Dreamweaver: Part Eight

by Alicia McKenzie


The world took shape around them a little more gently this time. Logan raised an eyebrow at the sight of their new surroundings. It looked like a highly sophisticated laboratory of some sort, utilizing an organic technology that Logan didn't recognize. Or rather, it had. Currently, it was a mess. Smoke billowed from small fires and most of the equipment he saw was smashed and broken. Looks like a bomb hit, or something-- An alarm shrilled continuously, almost painful to Logan's enhanced hearing.

He heard Bishop curse, and turned to see his fellow X-Man supporting Regina, who had gone alarmingly pale. She leaned against Bishop, breathing heavily.

"You all right, darlin'?" Logan asked worriedly, kneeling at her side. Clone or not, she can't have had her powers long. She's not far past puberty, he realized, frowning. It's not safe for her to be pushing this hard. Ray, I hope you know what you're doing.

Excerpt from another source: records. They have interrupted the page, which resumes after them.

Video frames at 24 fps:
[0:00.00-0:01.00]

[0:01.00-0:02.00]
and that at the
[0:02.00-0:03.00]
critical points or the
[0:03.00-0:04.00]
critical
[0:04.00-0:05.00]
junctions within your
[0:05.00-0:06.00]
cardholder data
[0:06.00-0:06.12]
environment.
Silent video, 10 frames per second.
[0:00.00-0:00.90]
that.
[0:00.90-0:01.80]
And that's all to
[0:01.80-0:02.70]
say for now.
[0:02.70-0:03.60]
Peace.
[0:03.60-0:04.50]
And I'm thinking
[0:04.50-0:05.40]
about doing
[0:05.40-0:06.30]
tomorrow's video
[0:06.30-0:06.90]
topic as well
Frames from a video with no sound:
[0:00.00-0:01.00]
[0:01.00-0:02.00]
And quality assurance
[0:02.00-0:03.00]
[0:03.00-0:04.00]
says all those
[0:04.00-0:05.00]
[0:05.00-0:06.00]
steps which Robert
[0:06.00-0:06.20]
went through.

"Fine," she said breathlessly. "I'm fine. Just--a little tired, that's all. She's helping me, but this is still--so hard."

"She?" Bishop asked. "Who's helping you? Rachel?" Regina didn't answer, slumping against him as if she were about to pass out. Exchanging a worried look with Logan, he reached down and shook the girl's shoulder lightly. "Regina? How far ahead are we this time?"

"Two years," she said drowsily.

"Two years?" Logan scowled. "First ten, then two? Doesn't make much sense--"

She blinked, and then looked at him, suddenly alert. "What is, is," she said. "No one ever said the world had to make sense, Logan."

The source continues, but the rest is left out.